MATERIAL SUPPLIED:
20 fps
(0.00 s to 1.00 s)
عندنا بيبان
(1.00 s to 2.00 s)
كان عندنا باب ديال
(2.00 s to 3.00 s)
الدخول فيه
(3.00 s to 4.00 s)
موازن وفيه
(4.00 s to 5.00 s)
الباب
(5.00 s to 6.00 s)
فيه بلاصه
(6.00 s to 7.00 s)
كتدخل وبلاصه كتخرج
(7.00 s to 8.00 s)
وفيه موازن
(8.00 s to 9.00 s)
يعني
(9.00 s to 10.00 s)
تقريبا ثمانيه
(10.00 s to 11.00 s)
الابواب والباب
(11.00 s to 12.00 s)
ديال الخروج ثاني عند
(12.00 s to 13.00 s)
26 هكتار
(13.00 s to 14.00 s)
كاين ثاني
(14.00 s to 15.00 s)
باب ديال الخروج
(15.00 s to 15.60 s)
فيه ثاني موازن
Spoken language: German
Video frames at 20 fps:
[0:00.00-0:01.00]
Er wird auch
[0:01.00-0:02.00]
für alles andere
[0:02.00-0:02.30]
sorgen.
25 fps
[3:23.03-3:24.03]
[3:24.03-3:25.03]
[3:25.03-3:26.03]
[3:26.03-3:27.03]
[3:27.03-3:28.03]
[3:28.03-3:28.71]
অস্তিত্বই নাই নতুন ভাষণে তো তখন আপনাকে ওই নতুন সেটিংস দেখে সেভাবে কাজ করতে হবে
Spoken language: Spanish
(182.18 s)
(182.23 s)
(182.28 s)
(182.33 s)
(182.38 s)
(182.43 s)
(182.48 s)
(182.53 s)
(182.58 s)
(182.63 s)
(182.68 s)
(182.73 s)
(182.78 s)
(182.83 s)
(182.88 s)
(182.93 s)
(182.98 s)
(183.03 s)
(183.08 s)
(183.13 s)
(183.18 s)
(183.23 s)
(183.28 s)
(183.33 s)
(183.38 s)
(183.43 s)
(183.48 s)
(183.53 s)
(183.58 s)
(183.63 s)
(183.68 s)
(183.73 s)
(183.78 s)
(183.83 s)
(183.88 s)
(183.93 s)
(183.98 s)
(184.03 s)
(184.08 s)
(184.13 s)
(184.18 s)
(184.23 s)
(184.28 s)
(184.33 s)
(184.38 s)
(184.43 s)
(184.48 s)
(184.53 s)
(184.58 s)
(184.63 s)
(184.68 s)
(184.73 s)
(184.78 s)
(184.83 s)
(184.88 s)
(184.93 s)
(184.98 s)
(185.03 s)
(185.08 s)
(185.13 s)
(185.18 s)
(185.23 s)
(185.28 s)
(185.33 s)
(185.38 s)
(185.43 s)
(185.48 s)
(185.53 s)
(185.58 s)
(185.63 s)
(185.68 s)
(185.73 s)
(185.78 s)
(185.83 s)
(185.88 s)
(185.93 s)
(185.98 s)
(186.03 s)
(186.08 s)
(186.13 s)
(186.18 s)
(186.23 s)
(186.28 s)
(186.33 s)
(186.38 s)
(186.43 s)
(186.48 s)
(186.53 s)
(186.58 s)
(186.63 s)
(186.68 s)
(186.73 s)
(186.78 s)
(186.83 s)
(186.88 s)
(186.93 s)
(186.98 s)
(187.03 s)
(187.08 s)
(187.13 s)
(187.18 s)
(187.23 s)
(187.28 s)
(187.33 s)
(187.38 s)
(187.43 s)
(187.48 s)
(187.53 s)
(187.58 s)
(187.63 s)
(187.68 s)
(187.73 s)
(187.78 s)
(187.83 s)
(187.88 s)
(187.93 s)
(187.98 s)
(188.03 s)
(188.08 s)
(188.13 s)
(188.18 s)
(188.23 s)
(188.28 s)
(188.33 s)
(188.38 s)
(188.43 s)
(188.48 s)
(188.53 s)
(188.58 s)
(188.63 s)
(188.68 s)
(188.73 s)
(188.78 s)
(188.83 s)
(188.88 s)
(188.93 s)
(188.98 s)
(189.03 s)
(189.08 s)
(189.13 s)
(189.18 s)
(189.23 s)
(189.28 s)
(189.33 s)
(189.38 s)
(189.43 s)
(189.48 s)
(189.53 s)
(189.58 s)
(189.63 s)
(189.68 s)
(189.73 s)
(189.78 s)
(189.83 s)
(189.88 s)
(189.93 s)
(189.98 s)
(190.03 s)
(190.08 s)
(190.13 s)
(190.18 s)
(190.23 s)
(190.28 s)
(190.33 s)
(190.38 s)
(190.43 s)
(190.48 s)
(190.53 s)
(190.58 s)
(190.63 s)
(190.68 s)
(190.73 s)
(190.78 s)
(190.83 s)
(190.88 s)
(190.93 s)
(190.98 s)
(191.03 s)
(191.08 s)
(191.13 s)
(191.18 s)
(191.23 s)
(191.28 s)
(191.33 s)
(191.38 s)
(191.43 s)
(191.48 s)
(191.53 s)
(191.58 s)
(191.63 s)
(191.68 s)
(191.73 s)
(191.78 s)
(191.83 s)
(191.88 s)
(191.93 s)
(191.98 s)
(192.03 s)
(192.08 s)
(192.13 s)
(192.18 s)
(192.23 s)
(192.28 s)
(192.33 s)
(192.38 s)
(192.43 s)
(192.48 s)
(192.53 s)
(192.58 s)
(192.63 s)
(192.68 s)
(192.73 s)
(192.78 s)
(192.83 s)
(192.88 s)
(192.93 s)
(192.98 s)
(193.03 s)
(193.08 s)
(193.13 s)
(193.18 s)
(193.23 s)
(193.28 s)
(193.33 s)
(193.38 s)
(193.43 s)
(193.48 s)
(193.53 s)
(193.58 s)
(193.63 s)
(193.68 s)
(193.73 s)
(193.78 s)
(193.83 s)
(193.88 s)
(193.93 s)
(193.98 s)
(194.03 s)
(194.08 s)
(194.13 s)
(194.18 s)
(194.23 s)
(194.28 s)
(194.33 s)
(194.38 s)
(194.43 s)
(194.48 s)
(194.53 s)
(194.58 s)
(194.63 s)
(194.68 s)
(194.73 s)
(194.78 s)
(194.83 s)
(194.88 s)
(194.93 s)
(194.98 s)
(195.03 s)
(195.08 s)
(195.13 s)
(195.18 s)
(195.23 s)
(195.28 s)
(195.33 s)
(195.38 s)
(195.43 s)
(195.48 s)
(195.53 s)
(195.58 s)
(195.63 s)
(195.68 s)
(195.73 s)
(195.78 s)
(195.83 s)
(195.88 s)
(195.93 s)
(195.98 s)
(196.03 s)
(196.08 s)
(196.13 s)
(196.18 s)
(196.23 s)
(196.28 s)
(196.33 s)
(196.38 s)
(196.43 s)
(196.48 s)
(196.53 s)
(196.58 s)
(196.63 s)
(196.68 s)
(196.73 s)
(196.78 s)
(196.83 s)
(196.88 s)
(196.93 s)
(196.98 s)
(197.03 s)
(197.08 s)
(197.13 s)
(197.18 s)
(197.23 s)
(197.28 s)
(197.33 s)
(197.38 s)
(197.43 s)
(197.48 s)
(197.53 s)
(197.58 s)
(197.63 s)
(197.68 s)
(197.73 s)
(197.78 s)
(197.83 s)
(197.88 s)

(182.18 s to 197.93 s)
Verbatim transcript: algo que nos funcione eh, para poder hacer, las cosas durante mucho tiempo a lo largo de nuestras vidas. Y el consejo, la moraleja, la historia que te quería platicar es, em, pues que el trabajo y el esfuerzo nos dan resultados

HOW TO COMPLETE THIS TASK: Looking at the records above, work out how many lines include the string "Spoken". Give the number and nothing else.

OUTPUT OF THE EXERCISE: 2